Neben all dem gabs jeden Tag Cage Work mit Videoaufnahme: Der richtige Plate Stance, klare Ball/Strike-Mechanics, Check Swing Mechanics usw. wurden gedrillt und am Abend im Videoraum analysiert - zwischen Abendessen und Hausübung. Trotz der großen Zahl an Students kam jeder auf mindestens 33 Cage Appearences.
Apropos Teilnehmerzahl: Nach einigen recht schnellen Ausfällen pendelte sich die Zahl auf 121 ein - der Jüngste mit 18 und der Älteste mit 75. Etwa 10% zogen sich im Laufe der 5 Wochen gröbere Verletzungen zu und mussten zuschauen. Ich habs bis auf eine hartnäckige Oberschenkelzerrung verletzungsfrei überstanden und nebenbei gute 5 Kilo abgespeckt. Auch nicht schlecht...

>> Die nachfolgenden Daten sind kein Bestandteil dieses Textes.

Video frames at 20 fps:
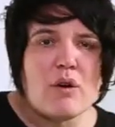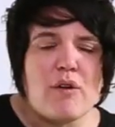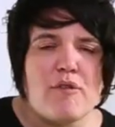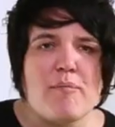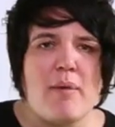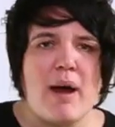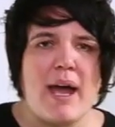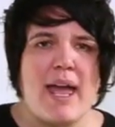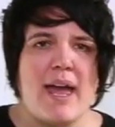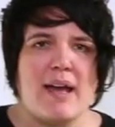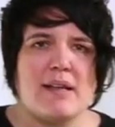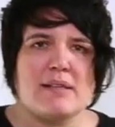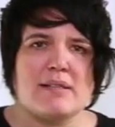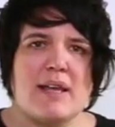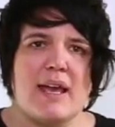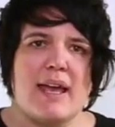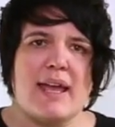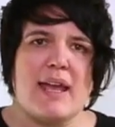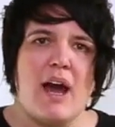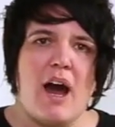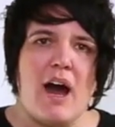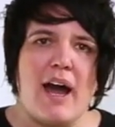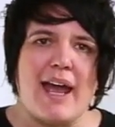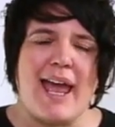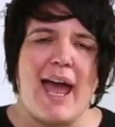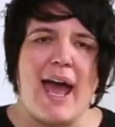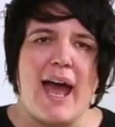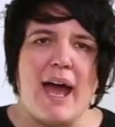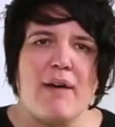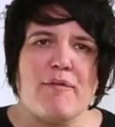of my essay, I
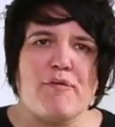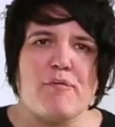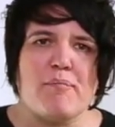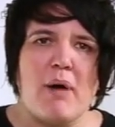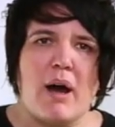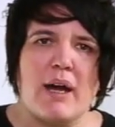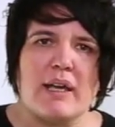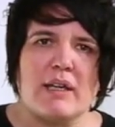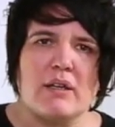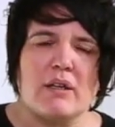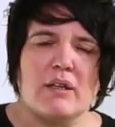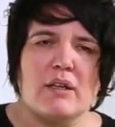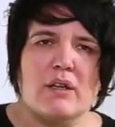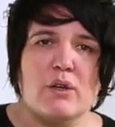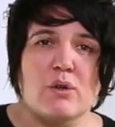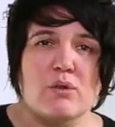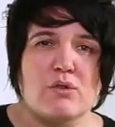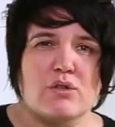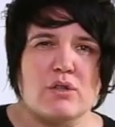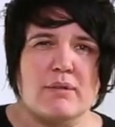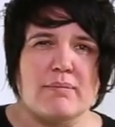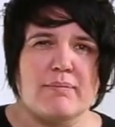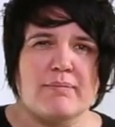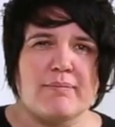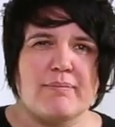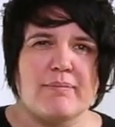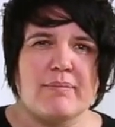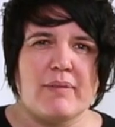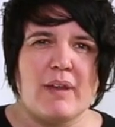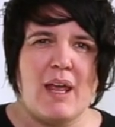have my conclusion.
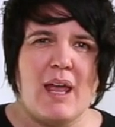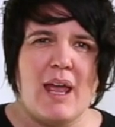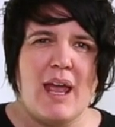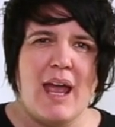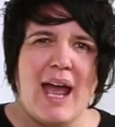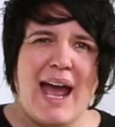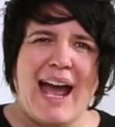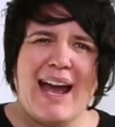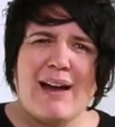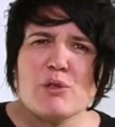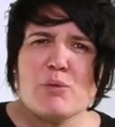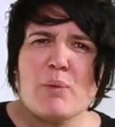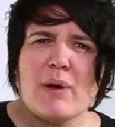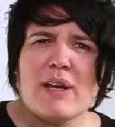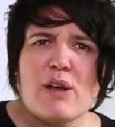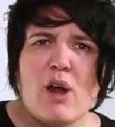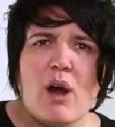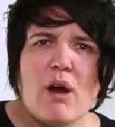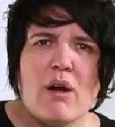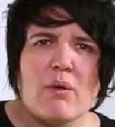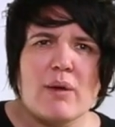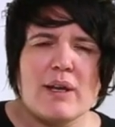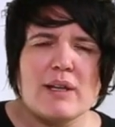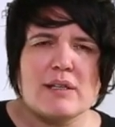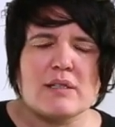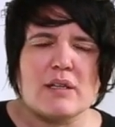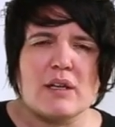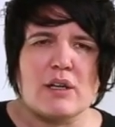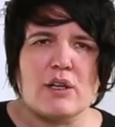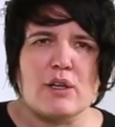How do I know
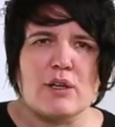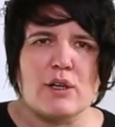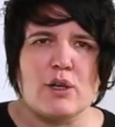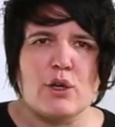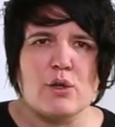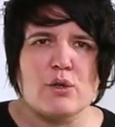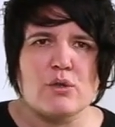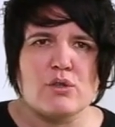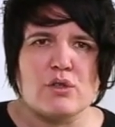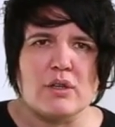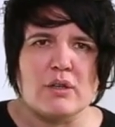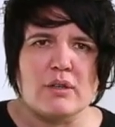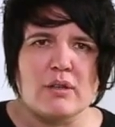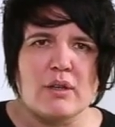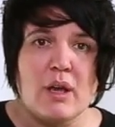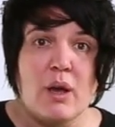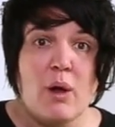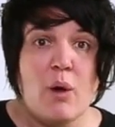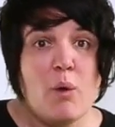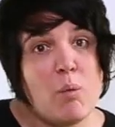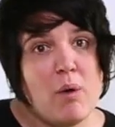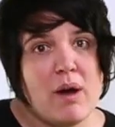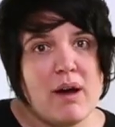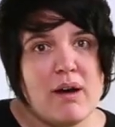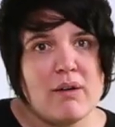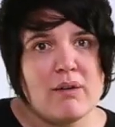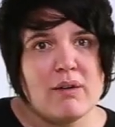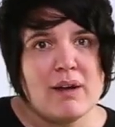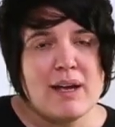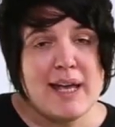it's a conclusion?
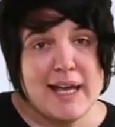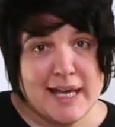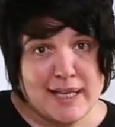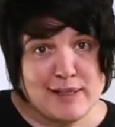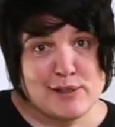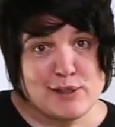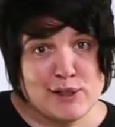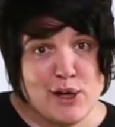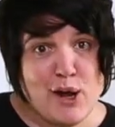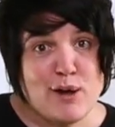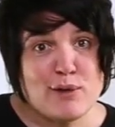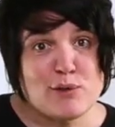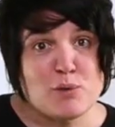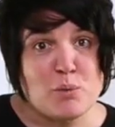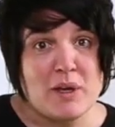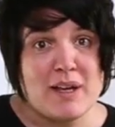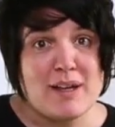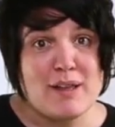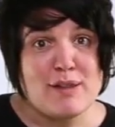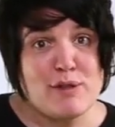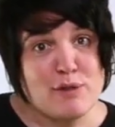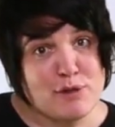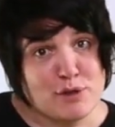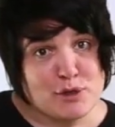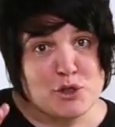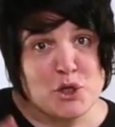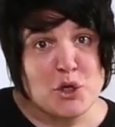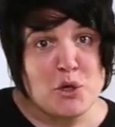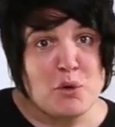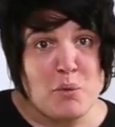Well, it starts with
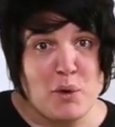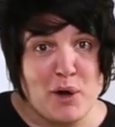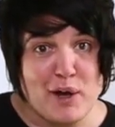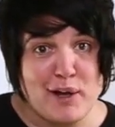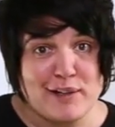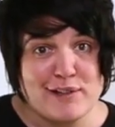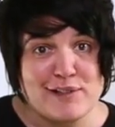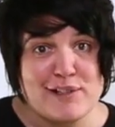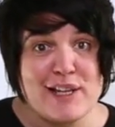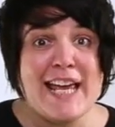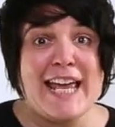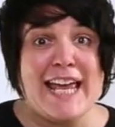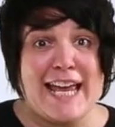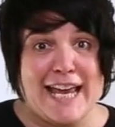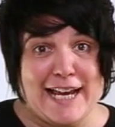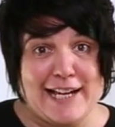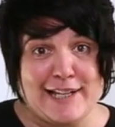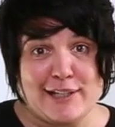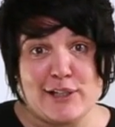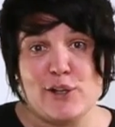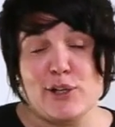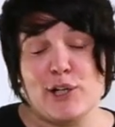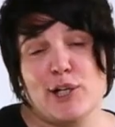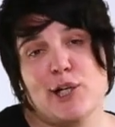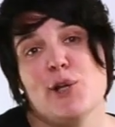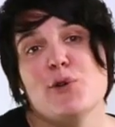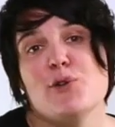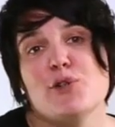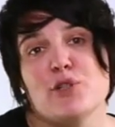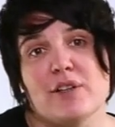the 2 words in
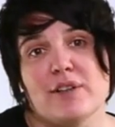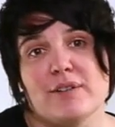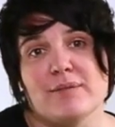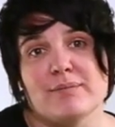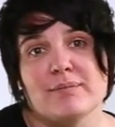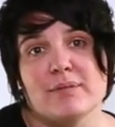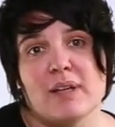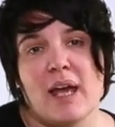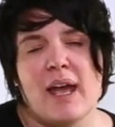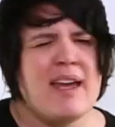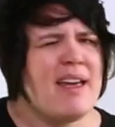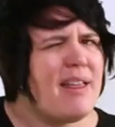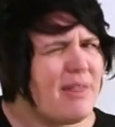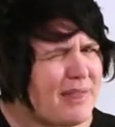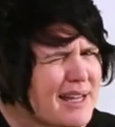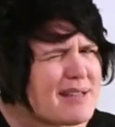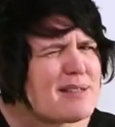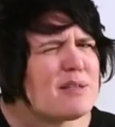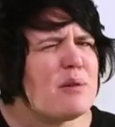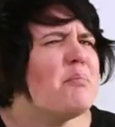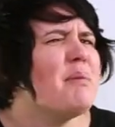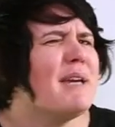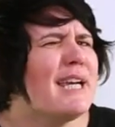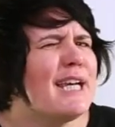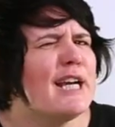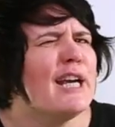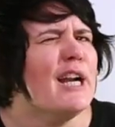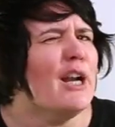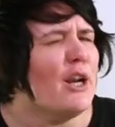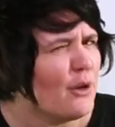conclusion. That's a
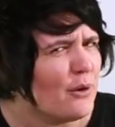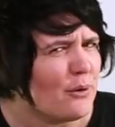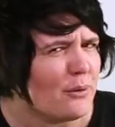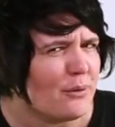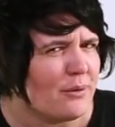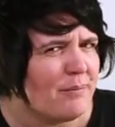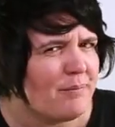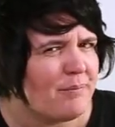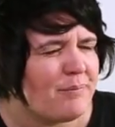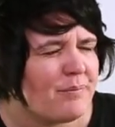big clue.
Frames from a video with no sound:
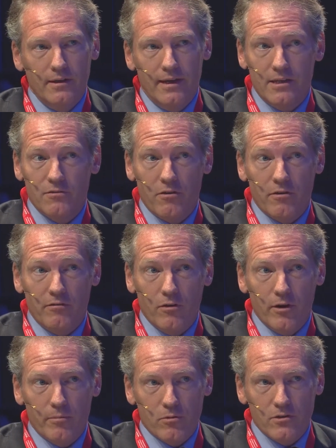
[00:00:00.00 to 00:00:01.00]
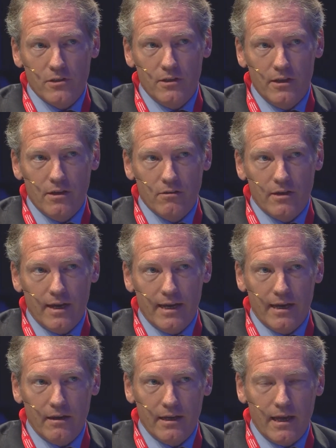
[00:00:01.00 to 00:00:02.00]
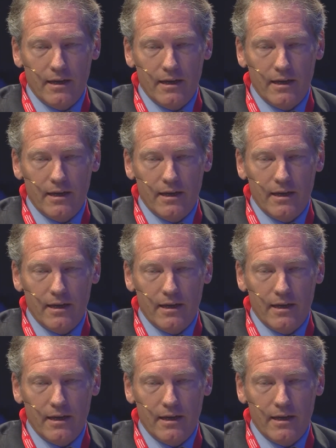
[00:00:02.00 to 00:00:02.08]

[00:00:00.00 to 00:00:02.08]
is very vibrant in the UK. And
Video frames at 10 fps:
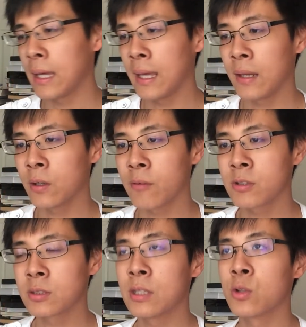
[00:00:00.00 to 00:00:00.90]
And
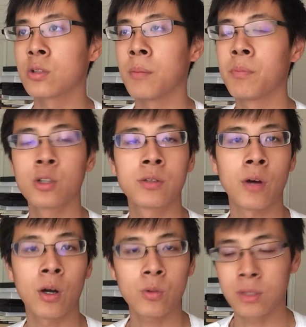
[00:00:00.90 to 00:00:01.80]
obviously there's a bunch of
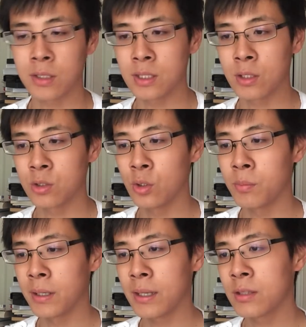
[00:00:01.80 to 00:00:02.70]
other things he could do,
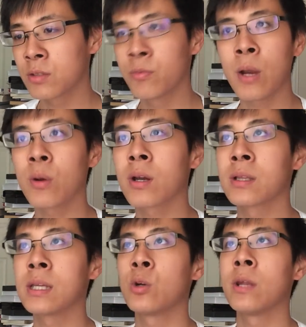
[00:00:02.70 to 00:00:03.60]
but it's very
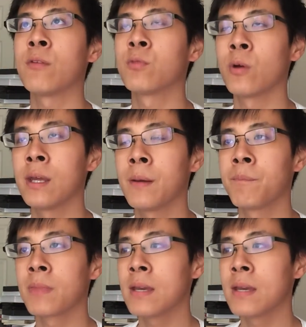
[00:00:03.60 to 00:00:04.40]
clear that for him,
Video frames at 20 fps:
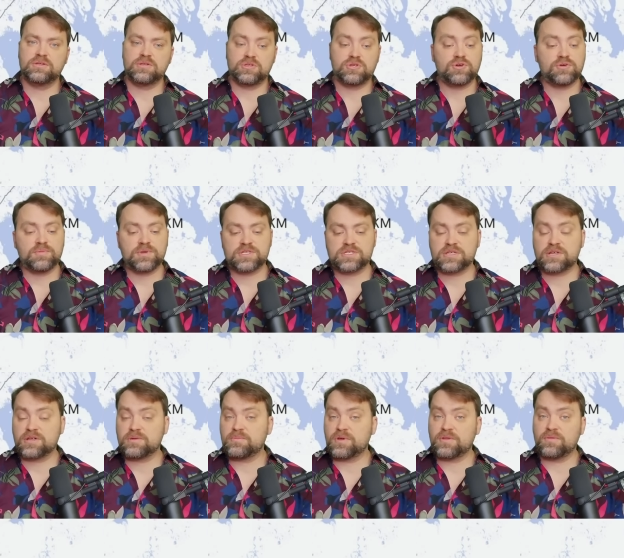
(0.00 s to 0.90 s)
The German
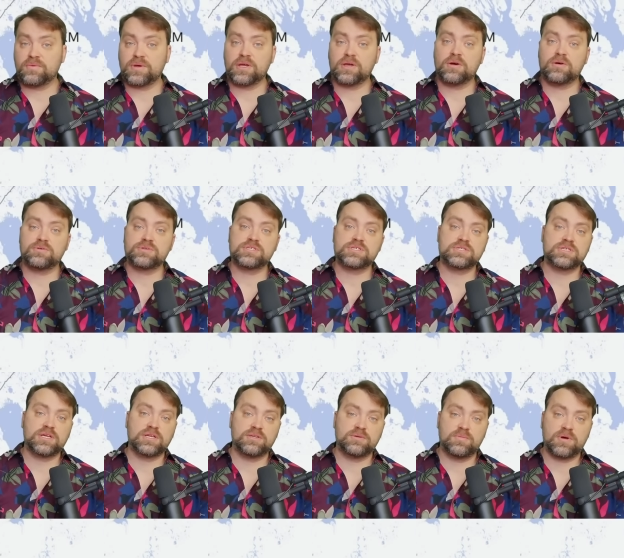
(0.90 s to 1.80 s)
side, by the way, also
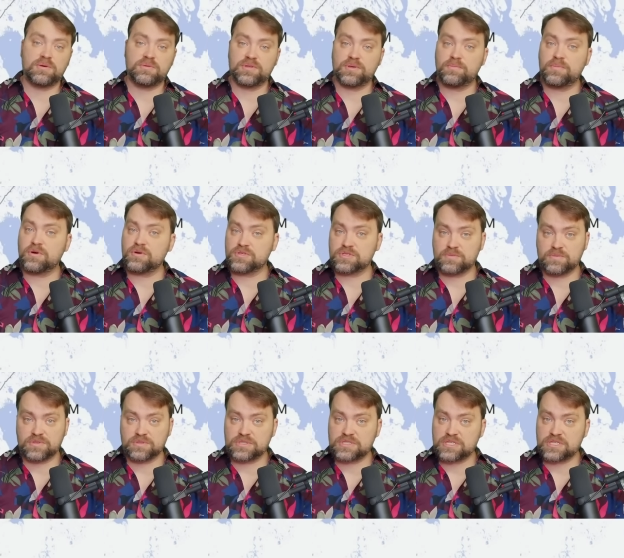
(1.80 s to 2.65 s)
said about the possible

Kritikpunke? Ja! Ab Beginn der Camp Games steht man viel herum. Das ganze Training ist ab diesem Zeitpunkt einzig darauf ausgerichtet, Kandidaten für die Minor Leagues zu sondieren. Zwar wird jeder gleich behandelt, egal ob er ein möglicher Kandidat ist oder nicht, trotzdem fehlt ein wenig die Motivation, wenn man von Anfang an nicht in den Auswahlprozess involviert ist.
Ein zweiter Punkt: Man wird zum perfekten Roboter ausgebildet, jeder Schritt sitzt, jedes Sign ist sharp and crisp, man kennt seine Responsibilities usw., aber am Judgement wird nicht oder kaum gearbeitet. Es werden Leute für eine Profilaufbahn ausgewählt allein basierend auf dem Grad der perfekten Umsetzung der Academy Mechanics. Das finde ich persönlich doch erstaunlich. Die Auserwählten beider Professional Schools werden zwar in einem 10-Tagescamp nochmals zusammengeholt und müssen dort richtige Spiele schiedsrichtern. Erst dann wird die endgültige Entscheidung gefällt, wer einen Job bekommt und wer nicht. Aber eigentlich nicht mein Problem...
Was habe ich aus den 5 Wochen mitgenommen? Viel, sehr viel, aber das Wichtigste ist wohl: Know your responsibilities! Das ist so wichtig, in jedem einzelnen Play. Ich hoffe, ich kann ein wenig davon in den zukünftigen Umpire-Kursen weitergeben, wenn auch die knappe Zeit, die uns für einen Kurs zur Verfügung gestellt wird, dies zu einem schwierigen Unterfangen werden lässt. Jemandem in zwei Tagen beizubringen, was seine Responsibilities als Umpire am Feld sind, wäre auch mit den besten Instruktoren der Welt nicht möglich. Trotzdem wird die ABUA-A versuchen, in Zukunft die besten Umpire-Instruktoren auszubilden, vielleicht nicht die besten der Welt, aber zumindest die besten in Österreich.